**INPUT DATA:**
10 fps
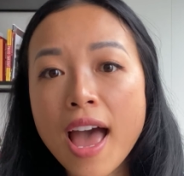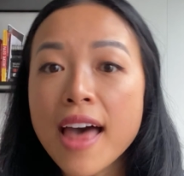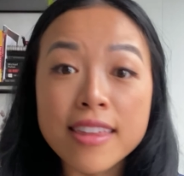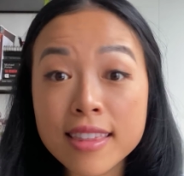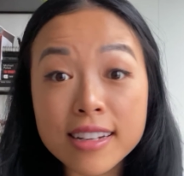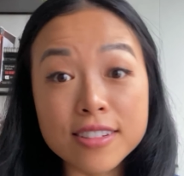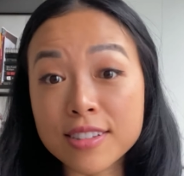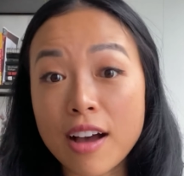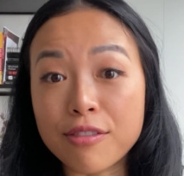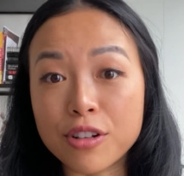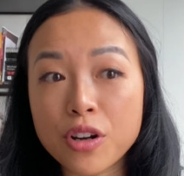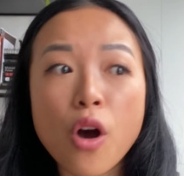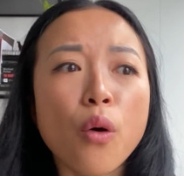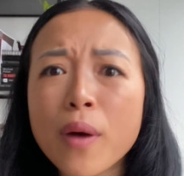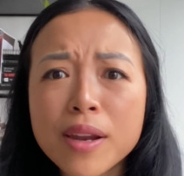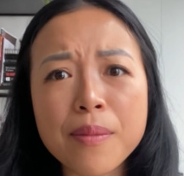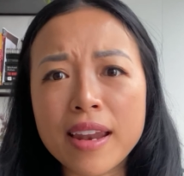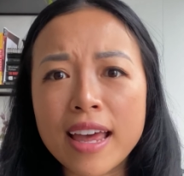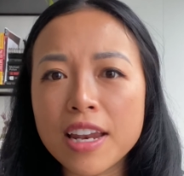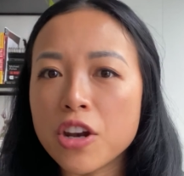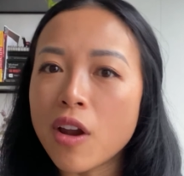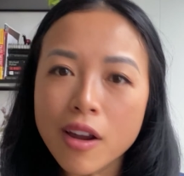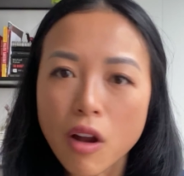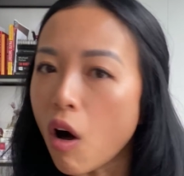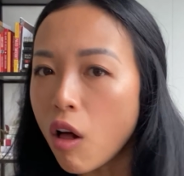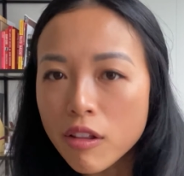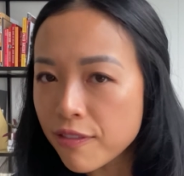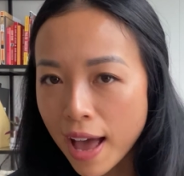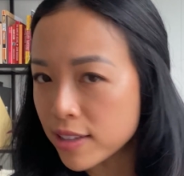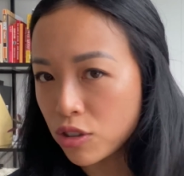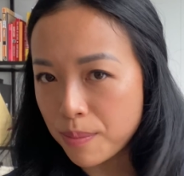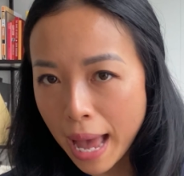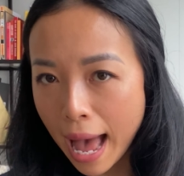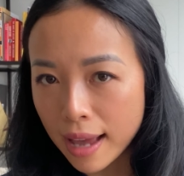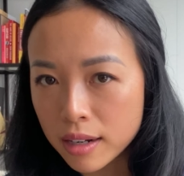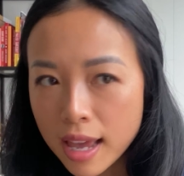And then they discovered wait a minute, not all fats are bad.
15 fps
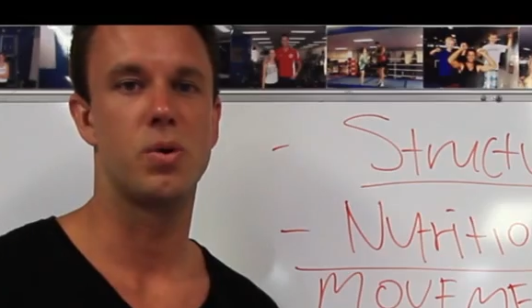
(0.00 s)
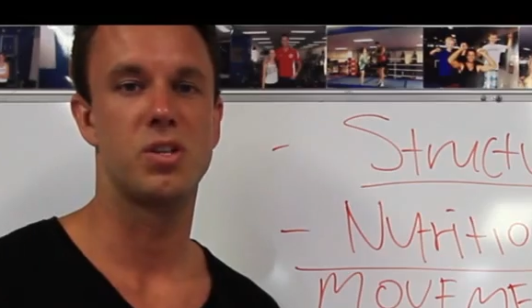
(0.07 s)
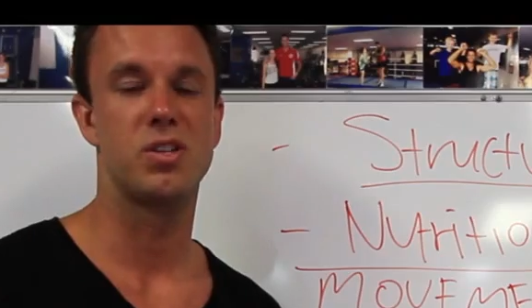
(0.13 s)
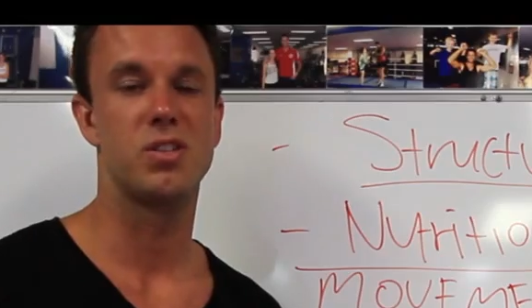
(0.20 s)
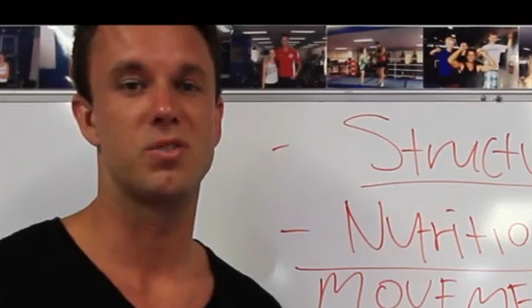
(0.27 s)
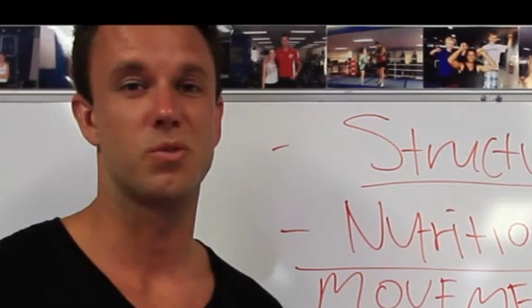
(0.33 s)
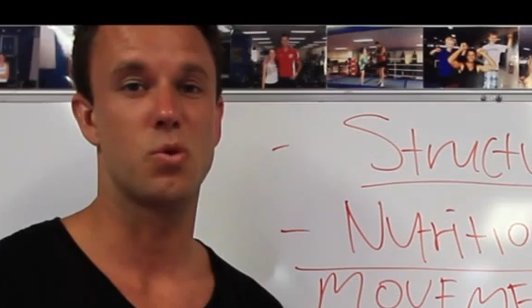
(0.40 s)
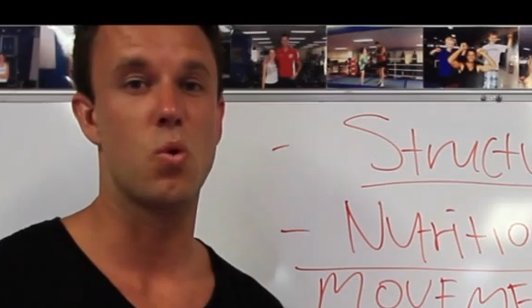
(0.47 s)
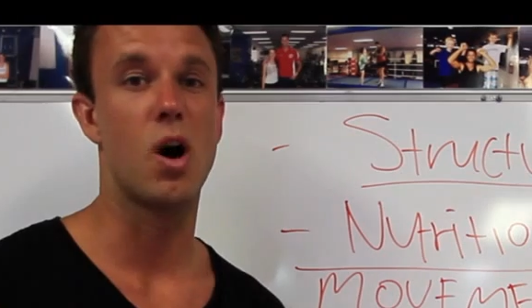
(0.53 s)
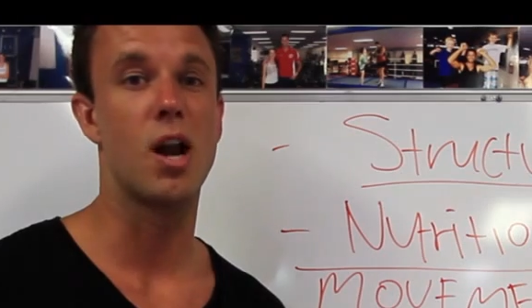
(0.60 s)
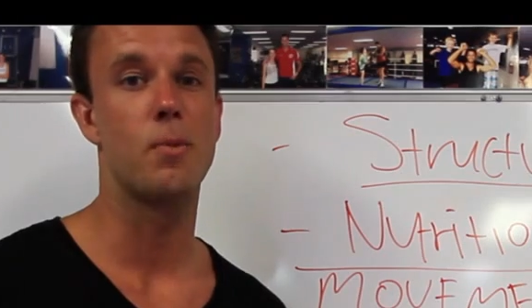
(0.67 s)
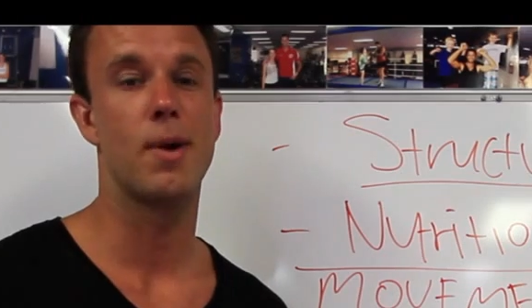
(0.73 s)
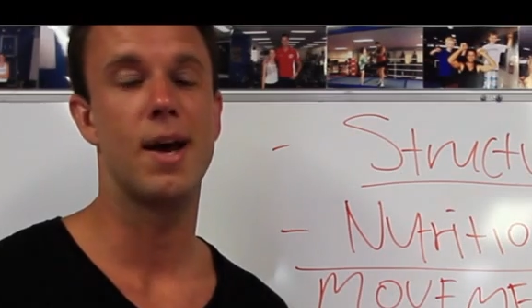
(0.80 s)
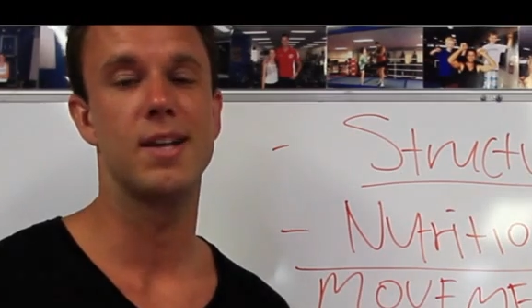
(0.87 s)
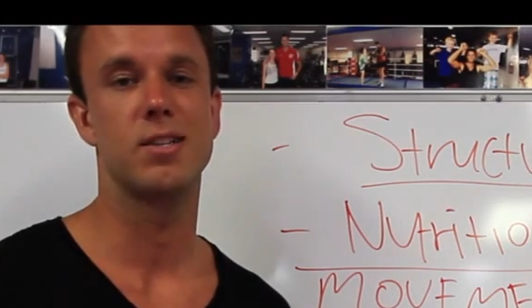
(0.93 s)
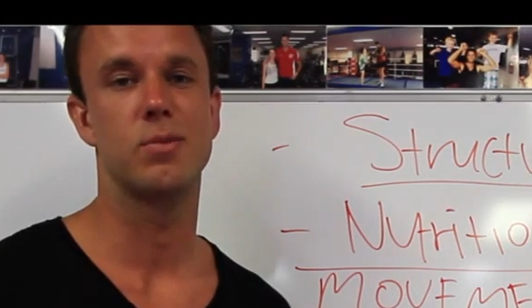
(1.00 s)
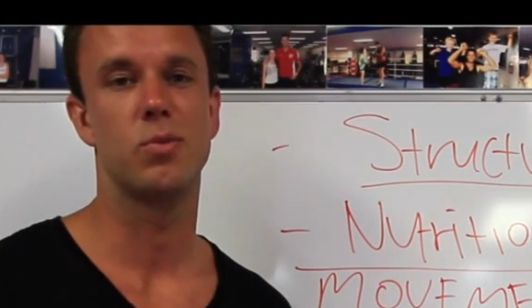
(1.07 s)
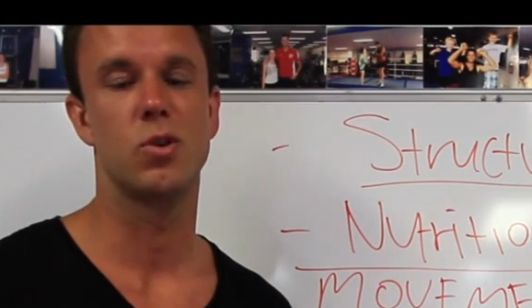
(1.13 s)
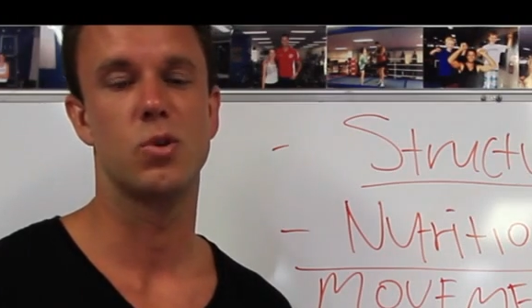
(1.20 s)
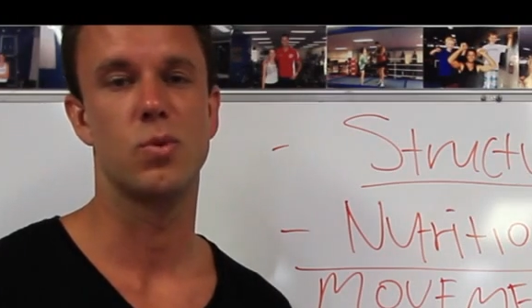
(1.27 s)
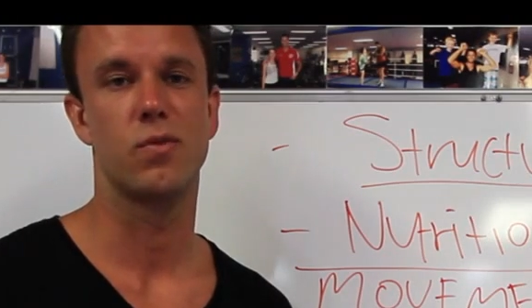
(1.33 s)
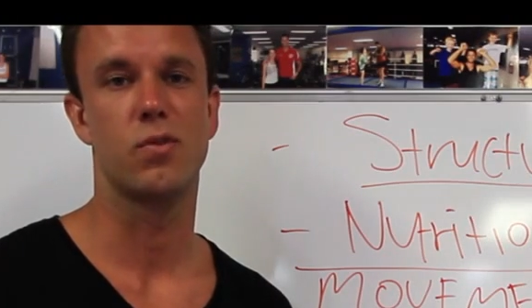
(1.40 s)
which is quite amazing
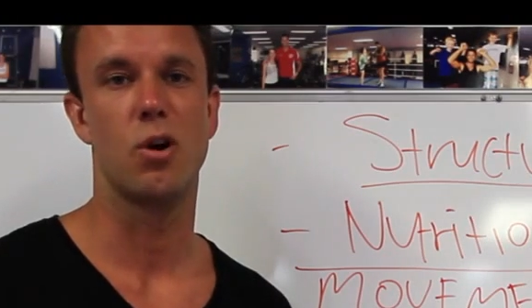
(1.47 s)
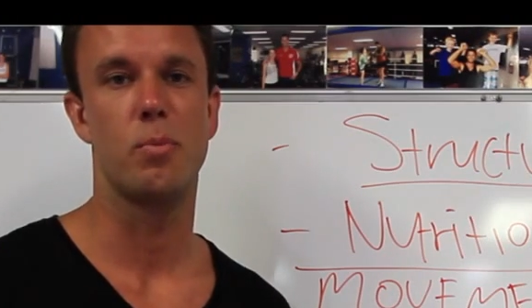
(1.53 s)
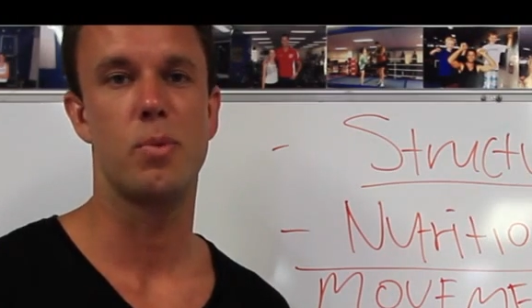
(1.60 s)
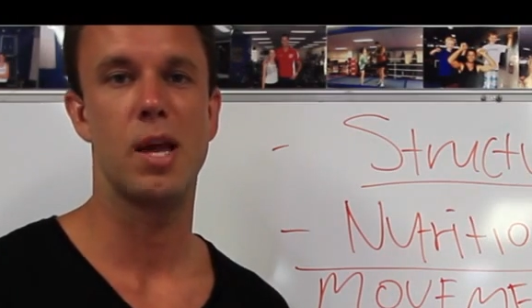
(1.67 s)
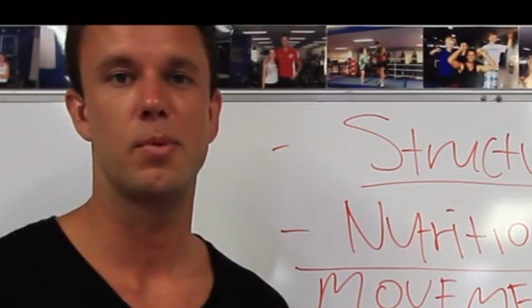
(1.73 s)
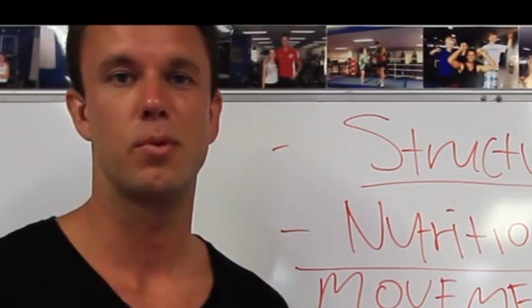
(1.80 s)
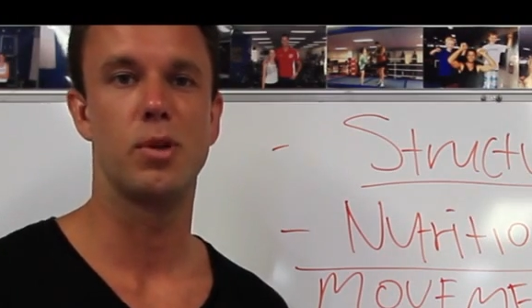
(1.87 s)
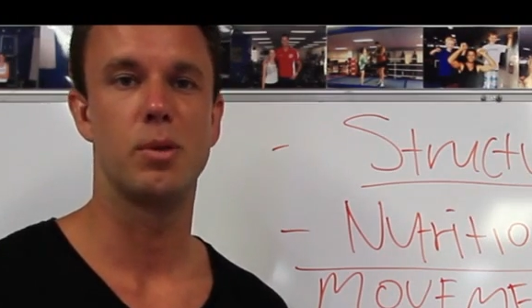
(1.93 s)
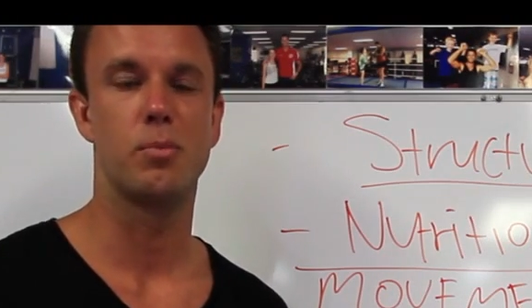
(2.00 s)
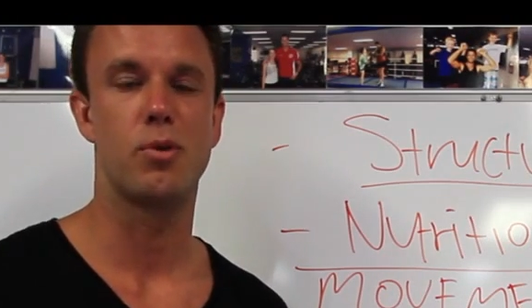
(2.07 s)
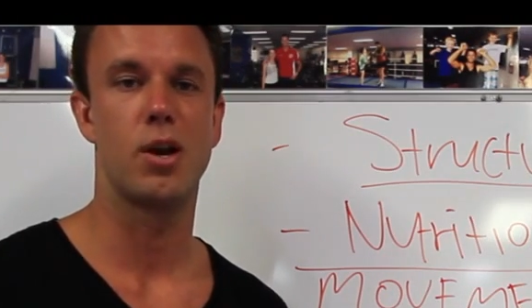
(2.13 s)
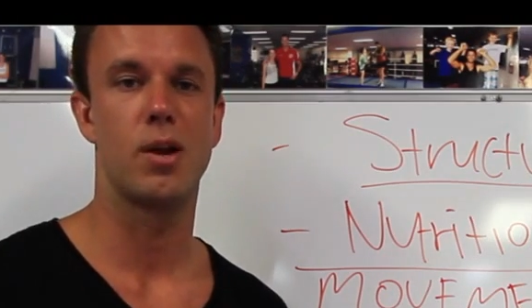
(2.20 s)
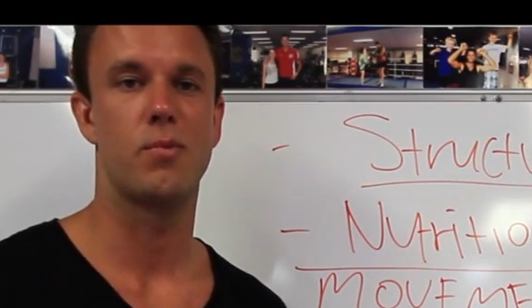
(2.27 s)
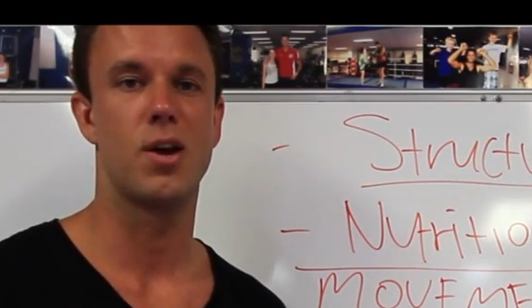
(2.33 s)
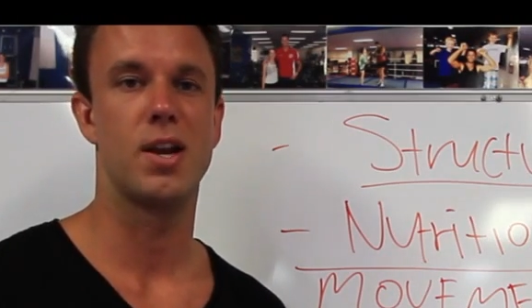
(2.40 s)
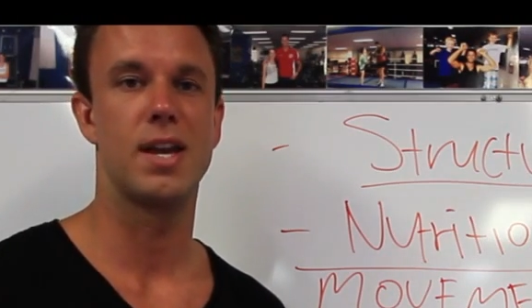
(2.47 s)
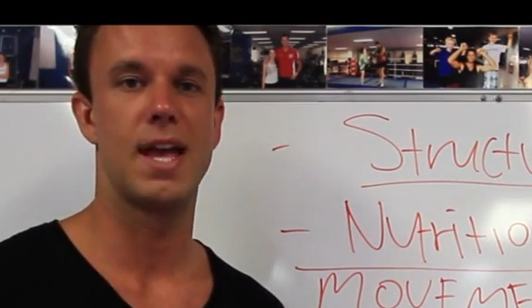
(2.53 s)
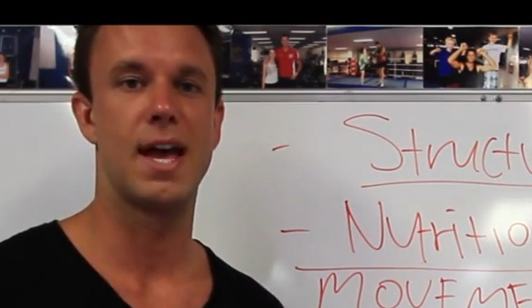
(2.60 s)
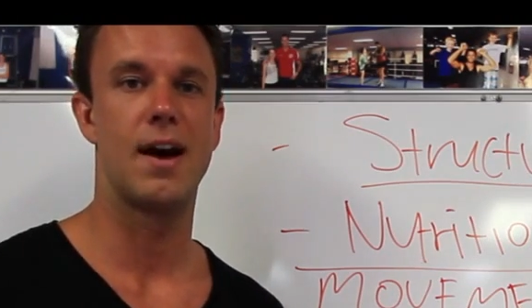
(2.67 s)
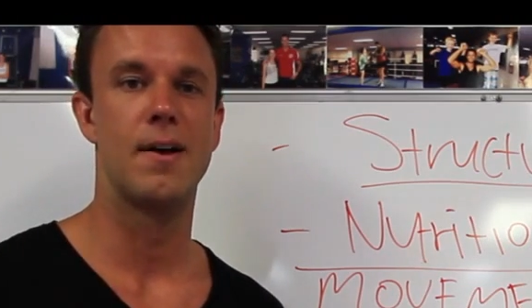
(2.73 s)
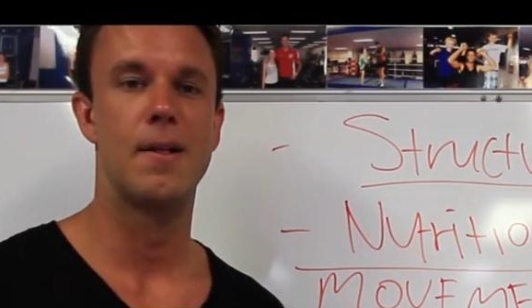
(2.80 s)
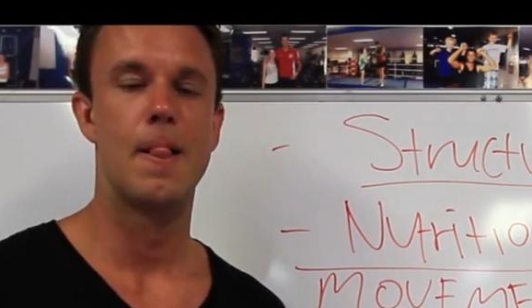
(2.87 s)
because we've got people in the program right
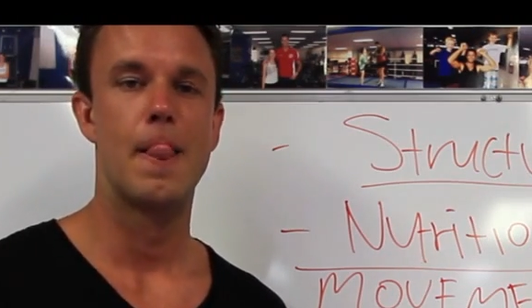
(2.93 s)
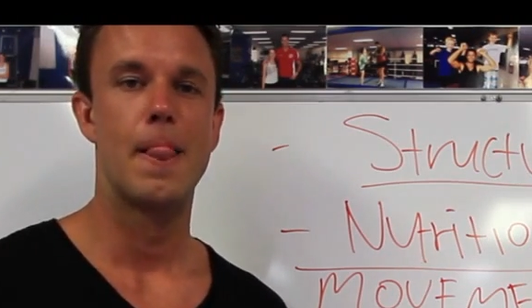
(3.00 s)
now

**PROBLEM DESCRIPTION:** Everything in the material except the pictures should be restated word for word.

**RESPONSE:**
10 fps
And then they discovered wait a minute, not all fats are bad.
15 fps
(0.00 s)
(0.07 s)
(0.13 s)
(0.20 s)
(0.27 s)
(0.33 s)
(0.40 s)
(0.47 s)
(0.53 s)
(0.60 s)
(0.67 s)
(0.73 s)
(0.80 s)
(0.87 s)
(0.93 s)
(1.00 s)
(1.07 s)
(1.13 s)
(1.20 s)
(1.27 s)
(1.33 s)
(1.40 s)
which is quite amazing
(1.47 s)
(1.53 s)
(1.60 s)
(1.67 s)
(1.73 s)
(1.80 s)
(1.87 s)
(1.93 s)
(2.00 s)
(2.07 s)
(2.13 s)
(2.20 s)
(2.27 s)
(2.33 s)
(2.40 s)
(2.47 s)
(2.53 s)
(2.60 s)
(2.67 s)
(2.73 s)
(2.80 s)
(2.87 s)
because we've got people in the program right
(2.93 s)
(3.00 s)
now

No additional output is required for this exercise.